We know that the best practice to store geographical maps and other such kinds of data is to model them as a graph data structure. But the graph data structure has constraints of its own and the most important factor in determining those constraints is the selection of node structure for the graph.

In the most basic terms, the challenge here is pathfinding between two locations on map in a given time limit, so let's considering making every location as a node of our graph. From analysis of UI, we can see that google maps provides a precision of upto 7 decimal places in location co-ordinates which is "good for much surveying and is near the limit of what GPS-based techniques can achieve"[1] but it means that our graph will have to be a matrix with around 10⁹ rows and columns, thus 10¹⁸ nodes. As far as I know, no pathfinding algorithm can work in a decent time limit without wasting a ridiculous amount of memory space for this kind of graph so this will definitely not work.

An improvisation would be to consider blocks of fixed and larger surface area as nodes and collectively store their information. As a lot of area in these blocks will have sparse information linked to it, it will increase our space efficiency.

Now this brings us to an important conclusion. The main utility of this interface is not to find path between every location on earth but to find paths between those locations which:

Have a real path between them.
Have a good probabiltiy of being travelled to and fro by a large number of users.

So this means that the most important part of our graph needs to be the roads(or routes in general, if considering air and sea travel also). If we can successfully store the information of these roads and use it to solve the challenge of pathfinding then we are pretty much done.

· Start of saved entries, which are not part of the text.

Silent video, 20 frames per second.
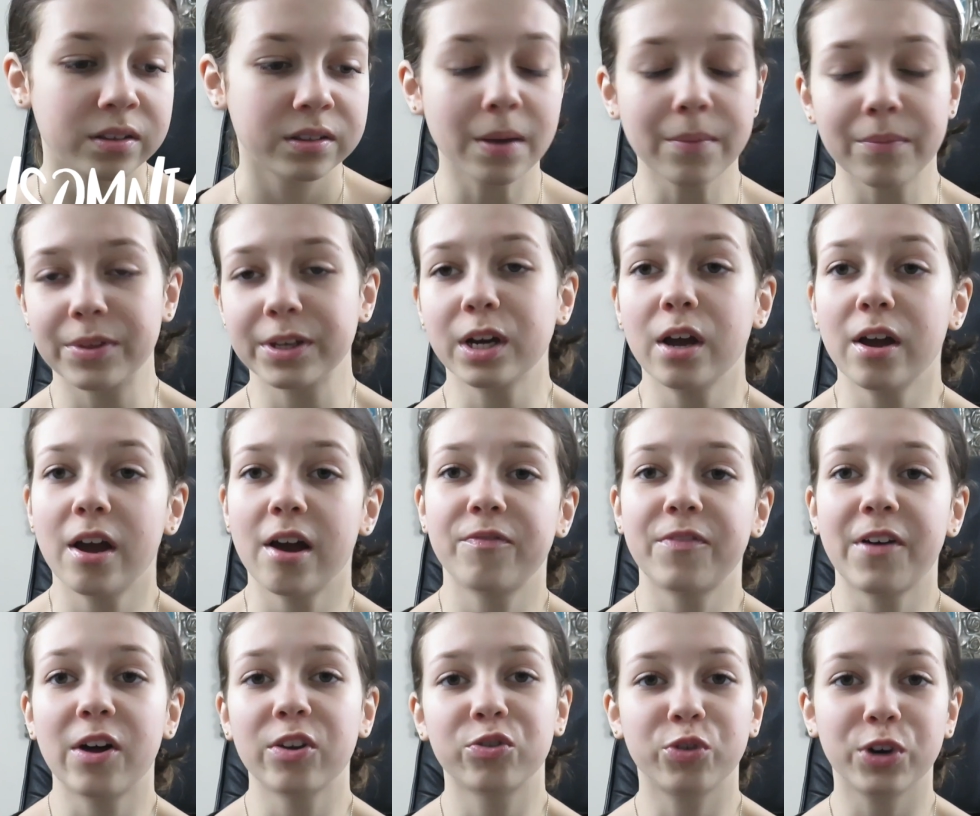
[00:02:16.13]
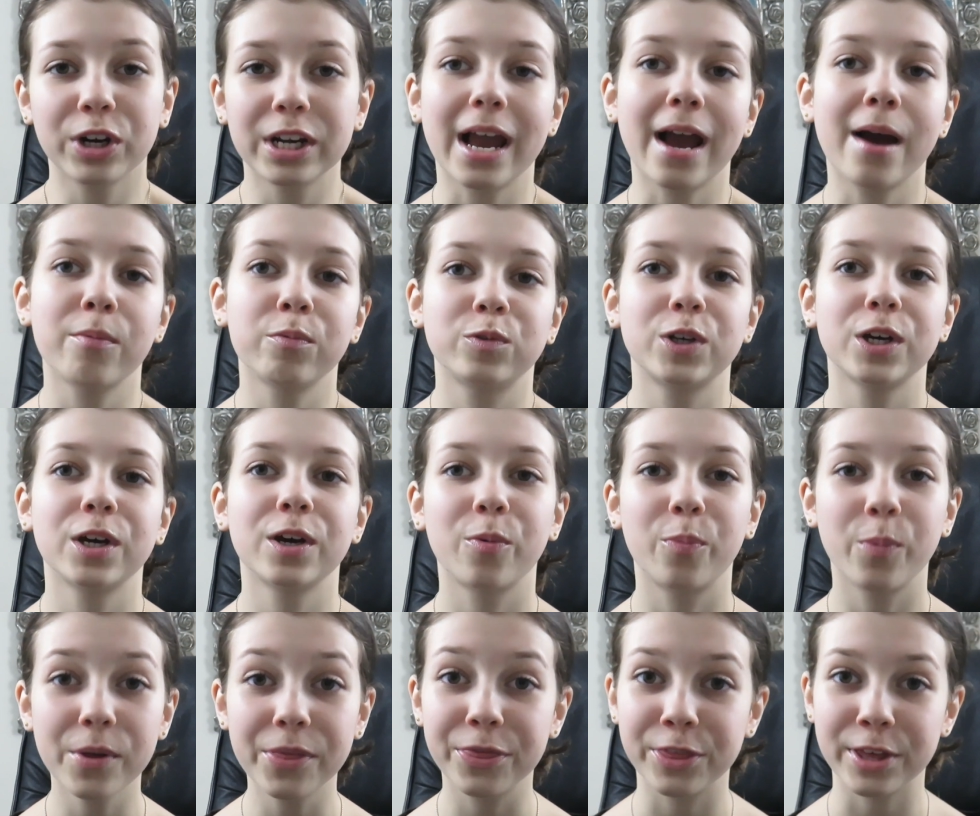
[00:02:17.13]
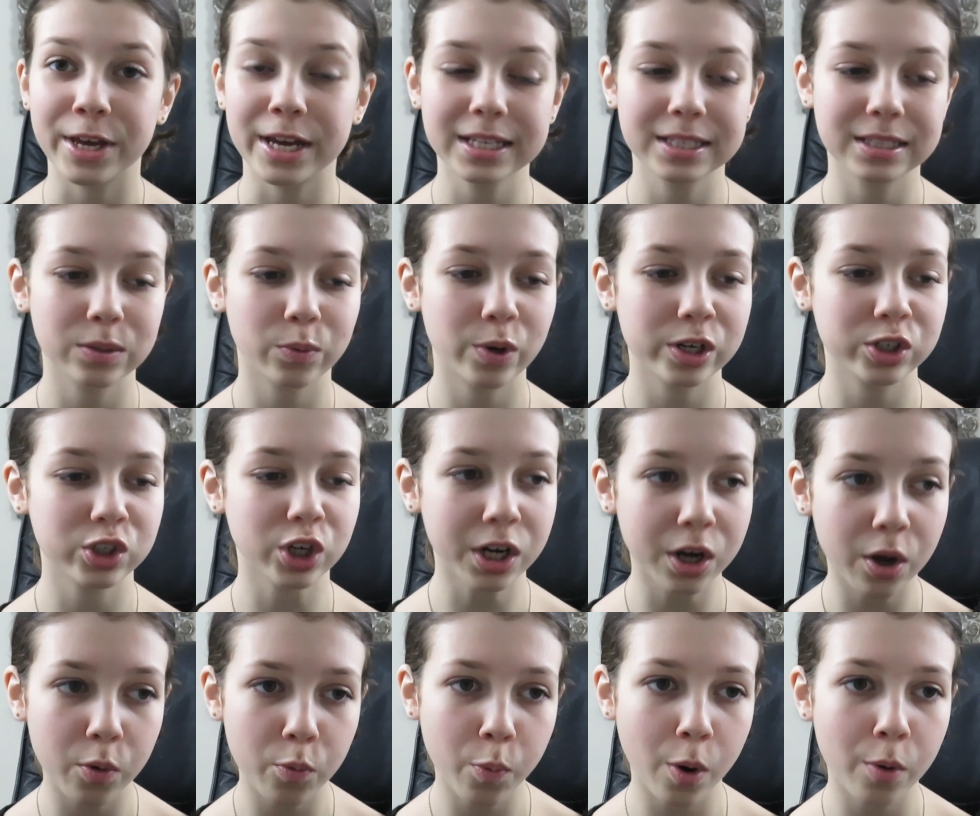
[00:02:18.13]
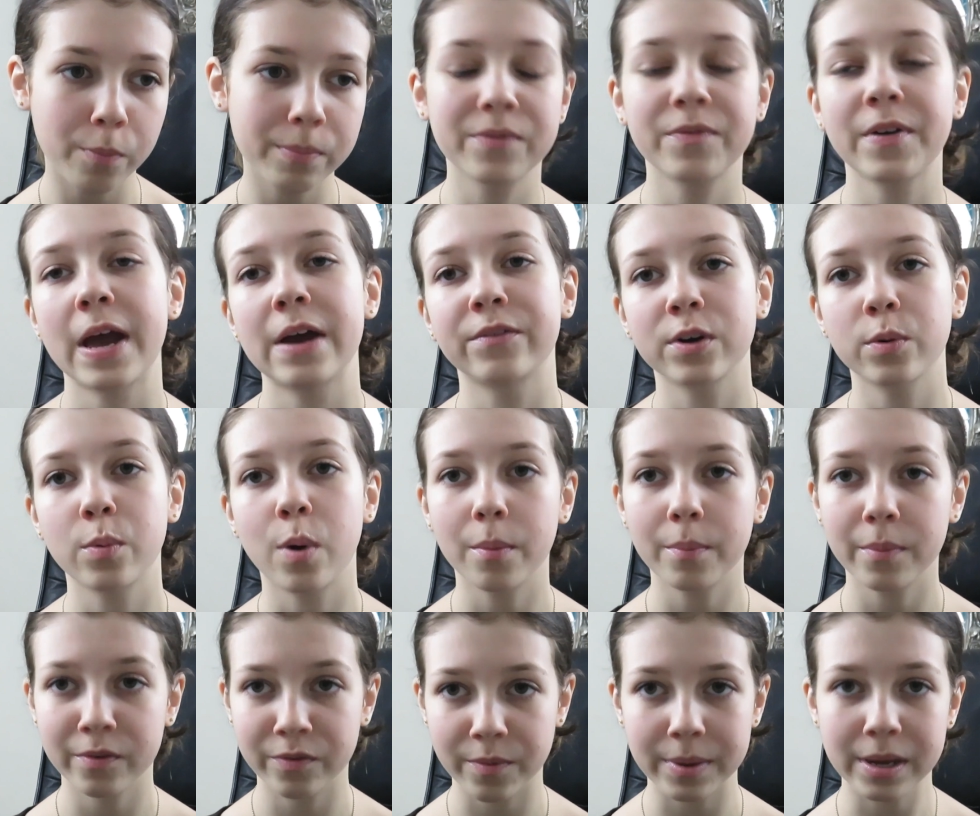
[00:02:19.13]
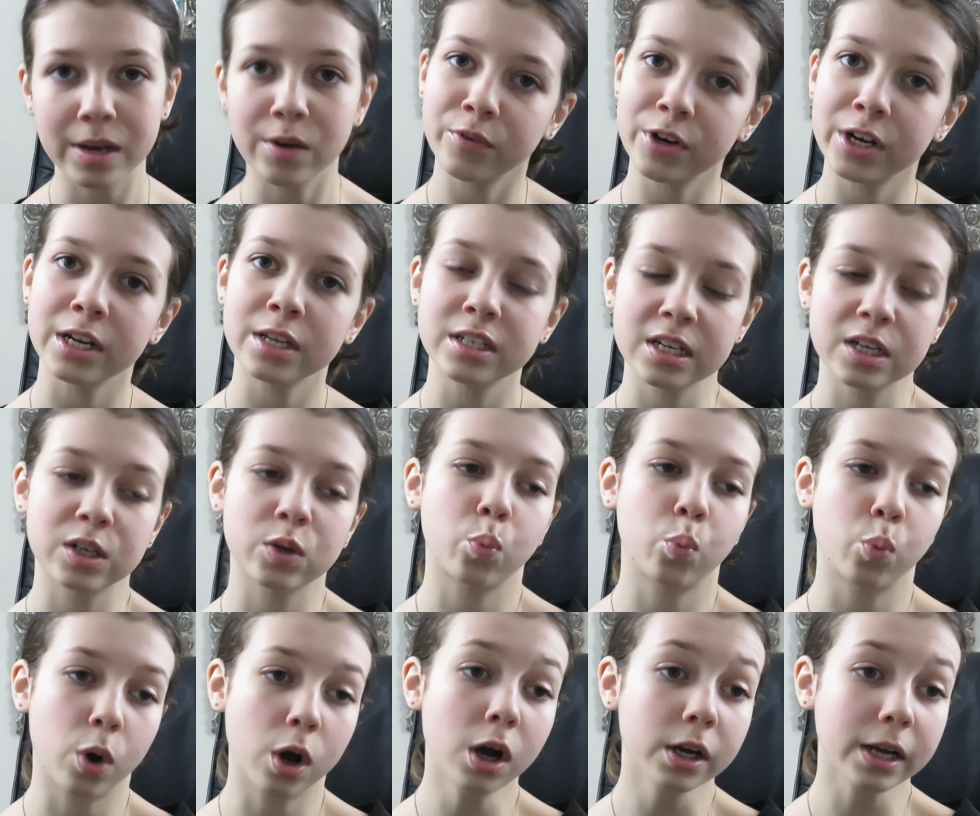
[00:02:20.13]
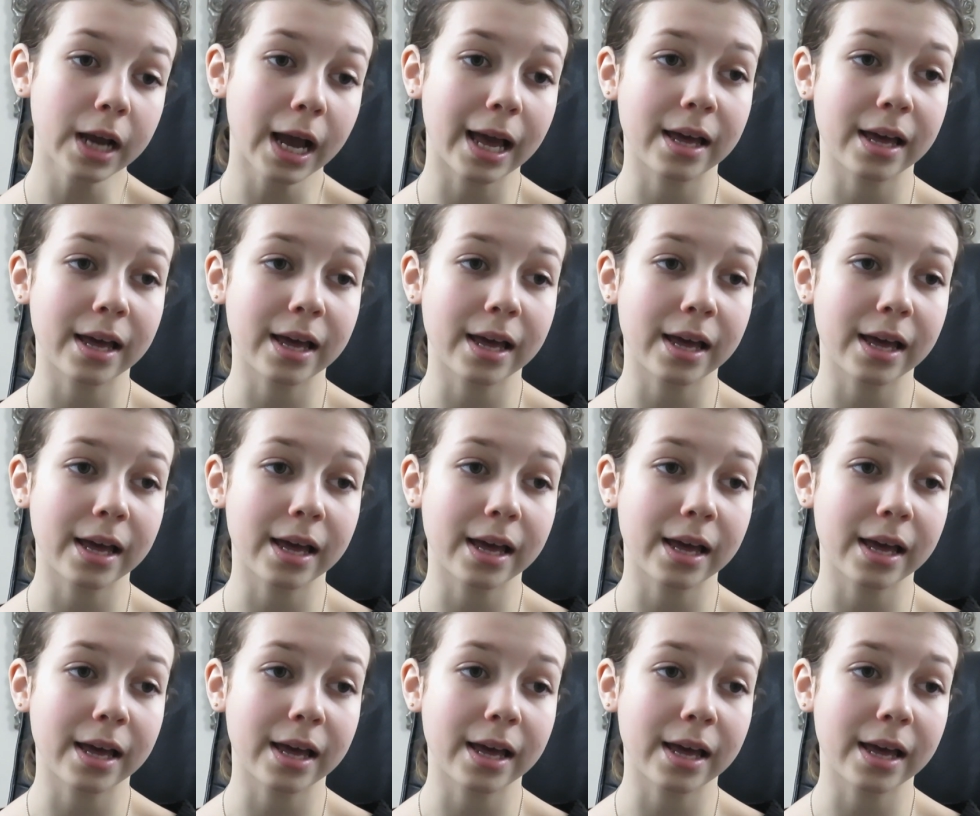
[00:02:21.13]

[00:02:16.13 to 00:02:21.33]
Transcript: Something I have found really helped with this, which I know won't be for everyone, but for me it really did work,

The sum of length of roads across the planet is around 64 million kilometres[2] which means that if we consider roads as a chain of 100 metre road sections then we can easily store them as a graph. Each node will be road object which will have the following attributes:

class road
{
    vector<roadSection*> roadSectionChain;
    vector<road*> connectedRoads;
}

class roadSection
{
    location* sectionLocation;
    float trafficFactor;
}

Here connectedRoads is the list of roads that are connected to the given road at one of its two endpoints. Normally the number of connected roads at one endpoint would vary from 2 to 7. Obviously, collecting all this data would require help from local workforce and authorities. Also we will need to map all the roadsections to their corresponding road.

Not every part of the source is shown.